RAW DATA Start Marker
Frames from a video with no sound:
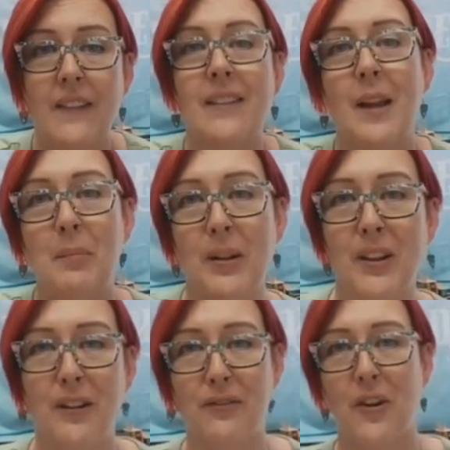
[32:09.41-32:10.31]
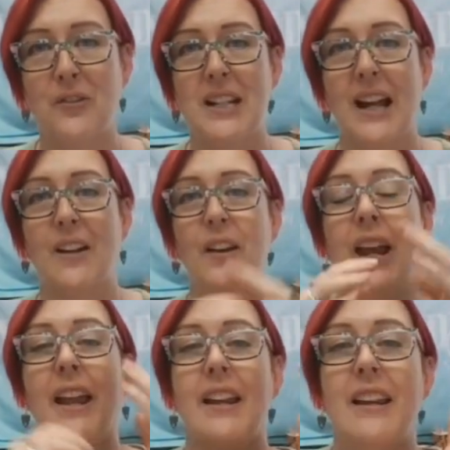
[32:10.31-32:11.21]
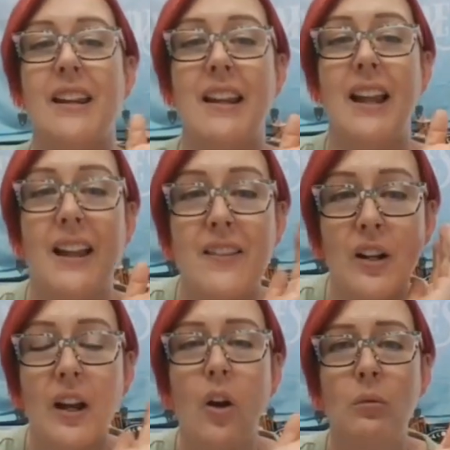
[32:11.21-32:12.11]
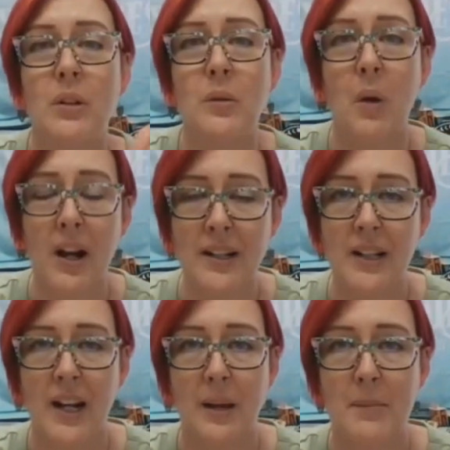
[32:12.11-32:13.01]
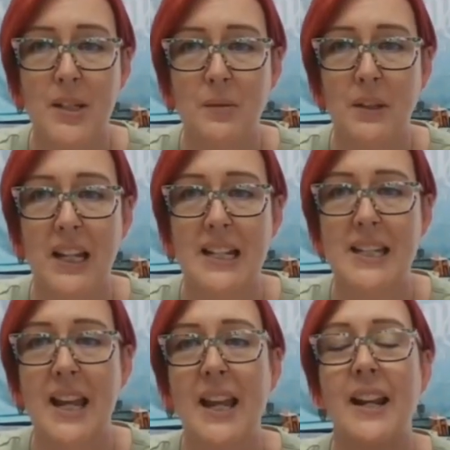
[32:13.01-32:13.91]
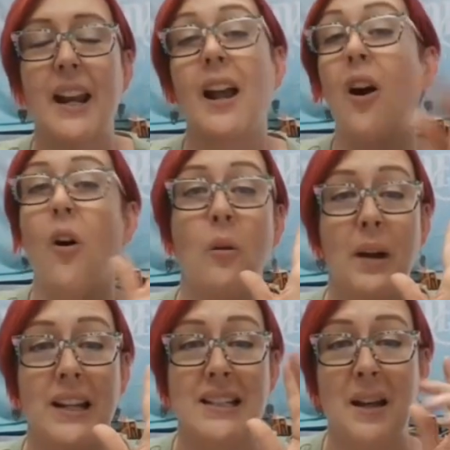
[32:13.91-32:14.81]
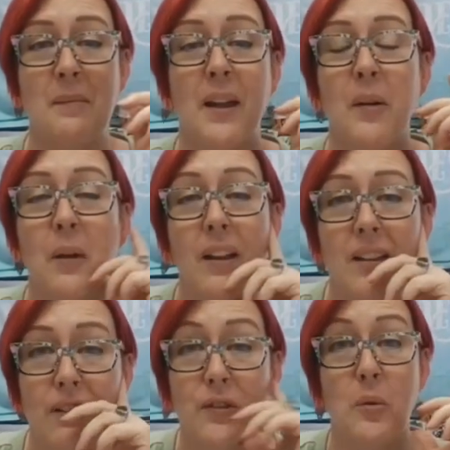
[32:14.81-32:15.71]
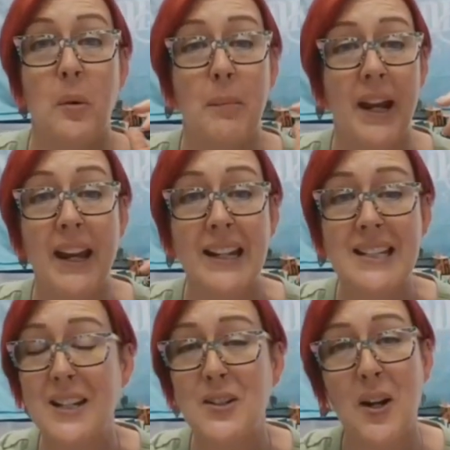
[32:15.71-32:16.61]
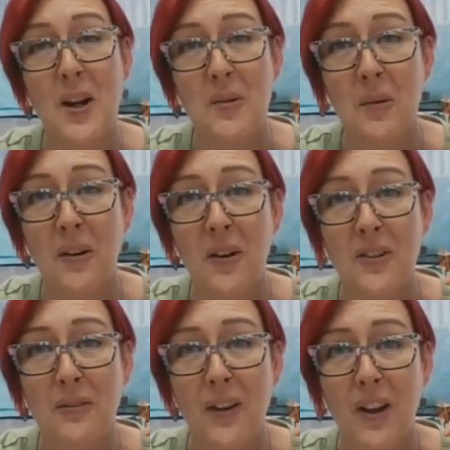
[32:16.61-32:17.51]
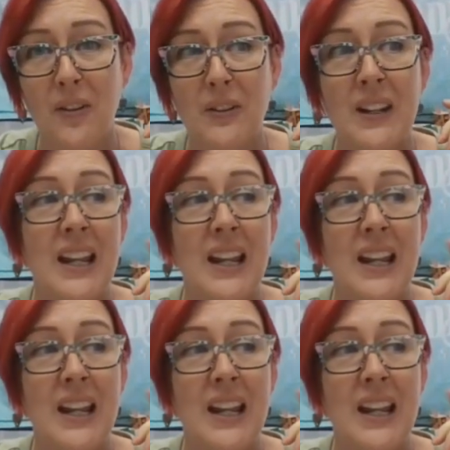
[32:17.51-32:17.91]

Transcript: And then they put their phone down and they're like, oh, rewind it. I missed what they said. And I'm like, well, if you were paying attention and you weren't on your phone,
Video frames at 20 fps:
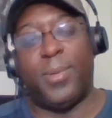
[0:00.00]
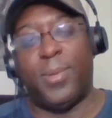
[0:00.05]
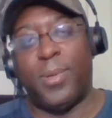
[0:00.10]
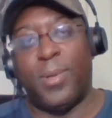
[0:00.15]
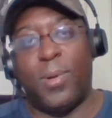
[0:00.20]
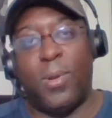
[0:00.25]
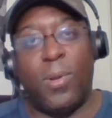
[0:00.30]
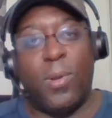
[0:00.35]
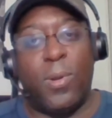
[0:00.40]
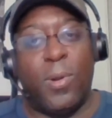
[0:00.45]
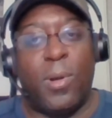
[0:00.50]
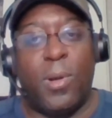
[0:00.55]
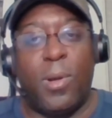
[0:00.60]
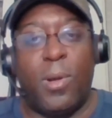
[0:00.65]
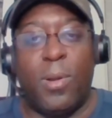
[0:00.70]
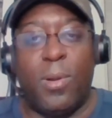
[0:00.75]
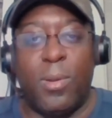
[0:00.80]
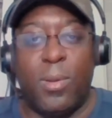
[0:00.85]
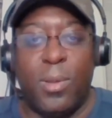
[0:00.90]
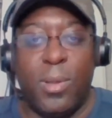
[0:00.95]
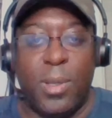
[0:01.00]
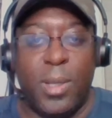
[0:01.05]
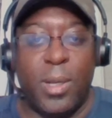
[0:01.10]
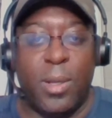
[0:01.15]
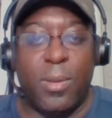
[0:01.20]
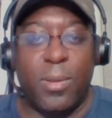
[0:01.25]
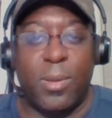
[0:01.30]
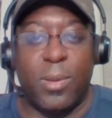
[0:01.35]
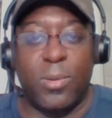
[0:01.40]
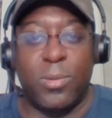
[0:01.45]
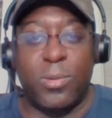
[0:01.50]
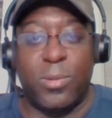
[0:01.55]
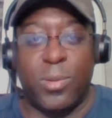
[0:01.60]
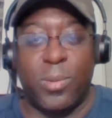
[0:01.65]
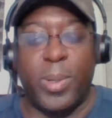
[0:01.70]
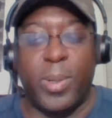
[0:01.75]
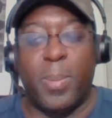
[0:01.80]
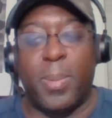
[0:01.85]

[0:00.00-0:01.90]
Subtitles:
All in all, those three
RAW DATA End Marker
## TASK REQUIREMENTS
Pictures stay out, but every record above is to be returned exactly.

## RESULT OF THE EXERCISE
Frames from a video with no sound:
[32:09.41-32:10.31]
[32:10.31-32:11.21]
[32:11.21-32:12.11]
[32:12.11-32:13.01]
[32:13.01-32:13.91]
[32:13.91-32:14.81]
[32:14.81-32:15.71]
[32:15.71-32:16.61]
[32:16.61-32:17.51]
[32:17.51-32:17.91]

Transcript: And then they put their phone down and they're like, oh, rewind it. I missed what they said. And I'm like, well, if you were paying attention and you weren't on your phone,
Video frames at 20 fps:
[0:00.00]
[0:00.05]
[0:00.10]
[0:00.15]
[0:00.20]
[0:00.25]
[0:00.30]
[0:00.35]
[0:00.40]
[0:00.45]
[0:00.50]
[0:00.55]
[0:00.60]
[0:00.65]
[0:00.70]
[0:00.75]
[0:00.80]
[0:00.85]
[0:00.90]
[0:00.95]
[0:01.00]
[0:01.05]
[0:01.10]
[0:01.15]
[0:01.20]
[0:01.25]
[0:01.30]
[0:01.35]
[0:01.40]
[0:01.45]
[0:01.50]
[0:01.55]
[0:01.60]
[0:01.65]
[0:01.70]
[0:01.75]
[0:01.80]
[0:01.85]

[0:00.00-0:01.90]
Subtitles:
All in all, those three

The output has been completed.